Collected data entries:
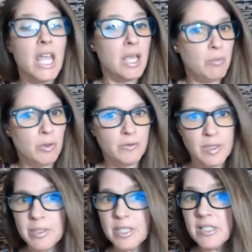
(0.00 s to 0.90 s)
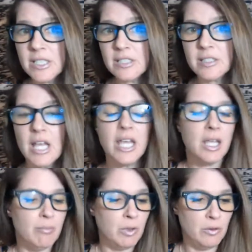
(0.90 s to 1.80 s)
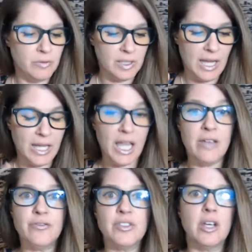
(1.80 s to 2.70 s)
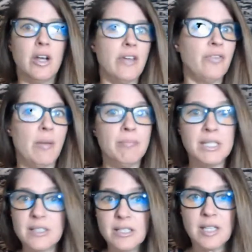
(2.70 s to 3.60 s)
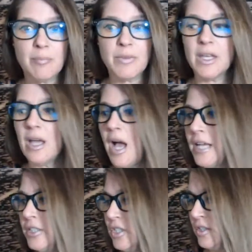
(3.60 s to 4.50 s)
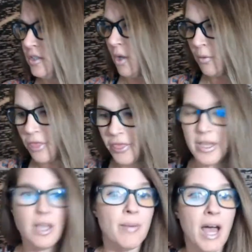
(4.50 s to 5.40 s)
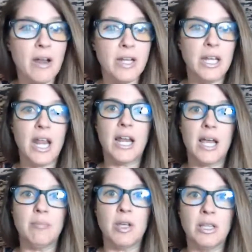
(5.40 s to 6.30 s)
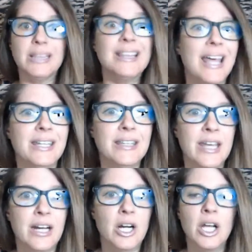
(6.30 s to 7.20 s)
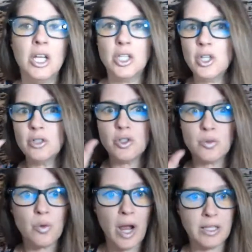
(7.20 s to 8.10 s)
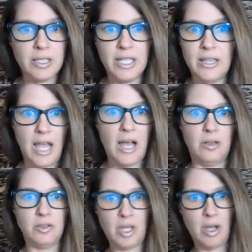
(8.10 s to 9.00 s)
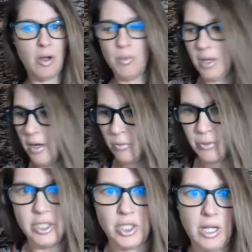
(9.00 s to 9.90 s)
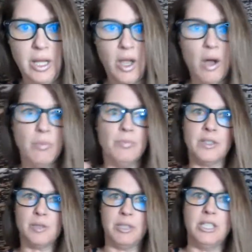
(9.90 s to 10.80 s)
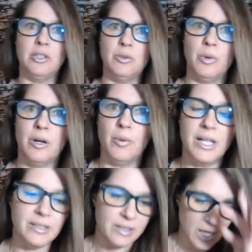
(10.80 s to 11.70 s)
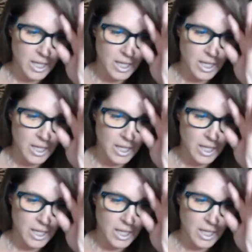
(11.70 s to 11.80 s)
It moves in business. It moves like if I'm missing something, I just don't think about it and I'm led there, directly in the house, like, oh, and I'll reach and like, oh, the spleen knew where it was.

* * *

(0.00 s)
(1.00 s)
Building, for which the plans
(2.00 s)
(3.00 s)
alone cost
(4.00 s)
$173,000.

WORK REQUIRED: In the data above, find the line with "(2.70 s to 3.60 s)" and the line with "(10.80 s to 11.70 s)". Please copy exactly those two lines and every line between them, but not the pictures.

EXERCISE ANSWER:
(2.70 s to 3.60 s)
(3.60 s to 4.50 s)
(4.50 s to 5.40 s)
(5.40 s to 6.30 s)
(6.30 s to 7.20 s)
(7.20 s to 8.10 s)
(8.10 s to 9.00 s)
(9.00 s to 9.90 s)
(9.90 s to 10.80 s)
(10.80 s to 11.70 s)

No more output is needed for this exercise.